[[ Provided records, beginning ]]
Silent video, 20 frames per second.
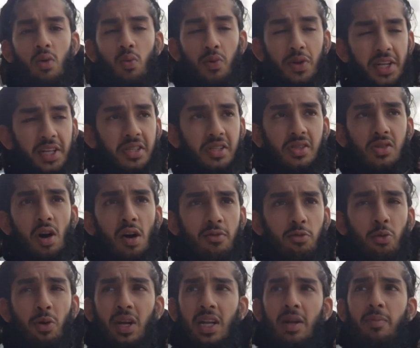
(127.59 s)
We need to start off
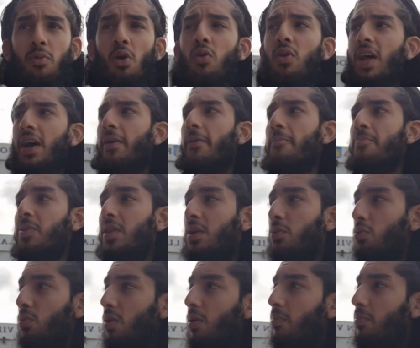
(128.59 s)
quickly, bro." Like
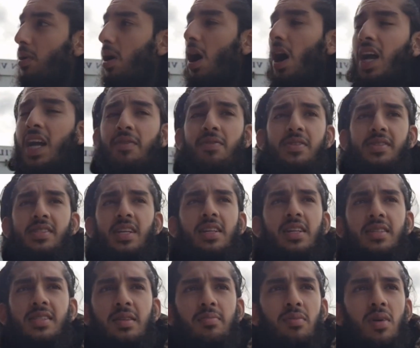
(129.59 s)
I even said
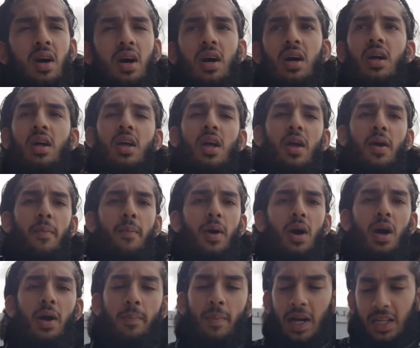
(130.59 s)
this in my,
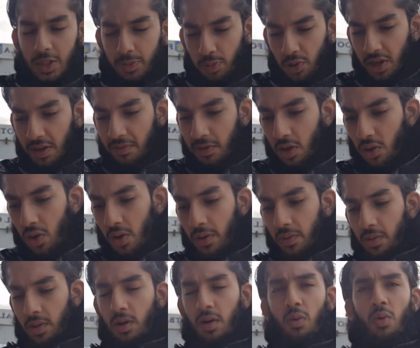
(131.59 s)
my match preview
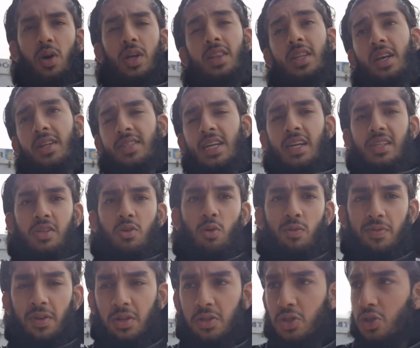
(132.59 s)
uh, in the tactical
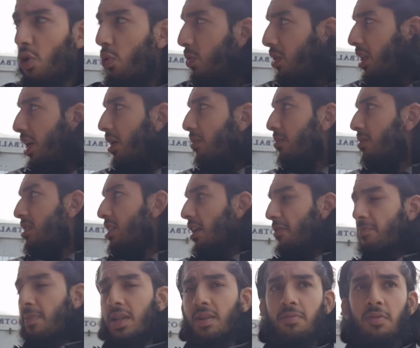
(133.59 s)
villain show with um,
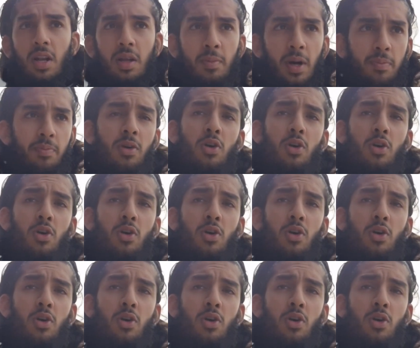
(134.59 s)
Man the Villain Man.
[[ Provided records, end ]]
=== Your goal ===
Output every line of the records exactly, excluding all pictures.

=== Task answer ===
Silent video, 20 frames per second.
(127.59 s)
We need to start off
(128.59 s)
quickly, bro." Like
(129.59 s)
I even said
(130.59 s)
this in my,
(131.59 s)
my match preview
(132.59 s)
uh, in the tactical
(133.59 s)
villain show with um,
(134.59 s)
Man the Villain Man.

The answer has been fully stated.